Costco-Linked E. Coli Outbreak: What Caused Outbreak and Full List of Recalled Items
Health officials believe celery is the cause for an outbreak of E. coli linked to Costco's rotisserie chicken salad.
The Centers for Disease Control and Prevention reported that preliminary testing at a lab traced the contamination to diced celery included in Costco's chicken salad. The vegetable came from a Californian company called Taylor Farms, and certain products that contain the produce vendor's celery — items like salad kits, vegetable trays and pre-made foods — and that are distributed to major supermarkets and grocers nationwide, have been recalled.

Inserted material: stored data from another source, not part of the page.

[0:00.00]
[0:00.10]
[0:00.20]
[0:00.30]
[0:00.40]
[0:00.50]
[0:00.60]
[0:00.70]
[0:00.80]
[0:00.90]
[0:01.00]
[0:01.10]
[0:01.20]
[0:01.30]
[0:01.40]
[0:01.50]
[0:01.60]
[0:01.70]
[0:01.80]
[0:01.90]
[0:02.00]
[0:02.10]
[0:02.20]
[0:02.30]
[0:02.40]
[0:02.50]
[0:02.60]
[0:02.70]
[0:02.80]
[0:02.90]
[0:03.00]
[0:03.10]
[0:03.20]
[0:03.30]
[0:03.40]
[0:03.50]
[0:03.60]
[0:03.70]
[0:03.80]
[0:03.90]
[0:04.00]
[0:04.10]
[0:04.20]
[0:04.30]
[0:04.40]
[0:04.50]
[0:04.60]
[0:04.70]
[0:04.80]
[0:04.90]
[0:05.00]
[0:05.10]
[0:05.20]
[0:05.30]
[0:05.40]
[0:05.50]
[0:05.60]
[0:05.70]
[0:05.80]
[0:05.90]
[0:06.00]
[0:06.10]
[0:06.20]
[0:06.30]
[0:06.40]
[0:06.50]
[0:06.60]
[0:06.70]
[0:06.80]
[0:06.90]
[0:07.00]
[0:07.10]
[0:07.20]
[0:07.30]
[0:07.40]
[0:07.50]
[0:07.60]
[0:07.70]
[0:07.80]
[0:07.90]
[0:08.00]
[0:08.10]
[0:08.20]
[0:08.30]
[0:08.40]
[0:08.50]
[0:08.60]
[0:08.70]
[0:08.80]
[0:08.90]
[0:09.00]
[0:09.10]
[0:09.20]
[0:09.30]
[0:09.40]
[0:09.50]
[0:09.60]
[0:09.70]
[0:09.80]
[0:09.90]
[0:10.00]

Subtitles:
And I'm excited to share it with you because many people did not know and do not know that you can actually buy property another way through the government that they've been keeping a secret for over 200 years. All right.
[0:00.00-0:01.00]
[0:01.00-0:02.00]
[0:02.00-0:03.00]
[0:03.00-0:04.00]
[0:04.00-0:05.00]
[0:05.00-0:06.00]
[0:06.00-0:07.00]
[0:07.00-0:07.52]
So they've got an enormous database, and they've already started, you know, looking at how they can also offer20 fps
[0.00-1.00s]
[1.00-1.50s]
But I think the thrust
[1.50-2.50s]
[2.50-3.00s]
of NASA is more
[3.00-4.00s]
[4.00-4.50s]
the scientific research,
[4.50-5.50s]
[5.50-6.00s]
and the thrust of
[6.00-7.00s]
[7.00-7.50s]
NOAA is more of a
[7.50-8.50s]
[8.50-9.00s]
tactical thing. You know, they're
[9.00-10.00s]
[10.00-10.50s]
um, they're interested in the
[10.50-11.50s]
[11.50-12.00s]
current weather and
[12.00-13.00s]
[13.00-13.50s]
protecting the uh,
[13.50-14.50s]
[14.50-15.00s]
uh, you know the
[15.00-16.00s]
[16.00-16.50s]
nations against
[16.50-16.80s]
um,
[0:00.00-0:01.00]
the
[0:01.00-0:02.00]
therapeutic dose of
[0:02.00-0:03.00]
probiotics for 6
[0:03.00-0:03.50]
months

The exact Taylor Farms product that caused the outbreak is called the Celery and Online Diced Blend, an ingredient used in more than 155,000 different products, according to ABC News. The Food and Drug Administration said those products are distributed to a number of major retailers, including 7-Eleven, Safeway, Target, Walmart and Sam's Club.
The FDA released a full list of recalled items.
As of Nov. 23, 19 people were infected by the outbreak in a total of seven states: California, Colorado, Missouri, Montana, Utah, Virginia and Washington. With six reported illnesses, Montana has the highest number of E. coli cases so far.
Though there have been no reported deaths linked to the E. coli outbreak, the CDC reports that five people have been hospitalized and two more have suffered kidney failure due after ingesting contaminated foods. Per the FDA, when ingested, the bacteria can cause diarrhea, bloody stools and, in some cases a type of kidney failure known as Hemolytic Uremic Syndrome.
According to a statement from the CDC, officials will continue to investigate the bacteria outbreak.
"CDC and state and local public health partners are continuing laboratory surveillance through PulseNet to identify any additional ill persons and to interview them," reads a statement. "This investigation is ongoing. Updates will be provided when more information is available."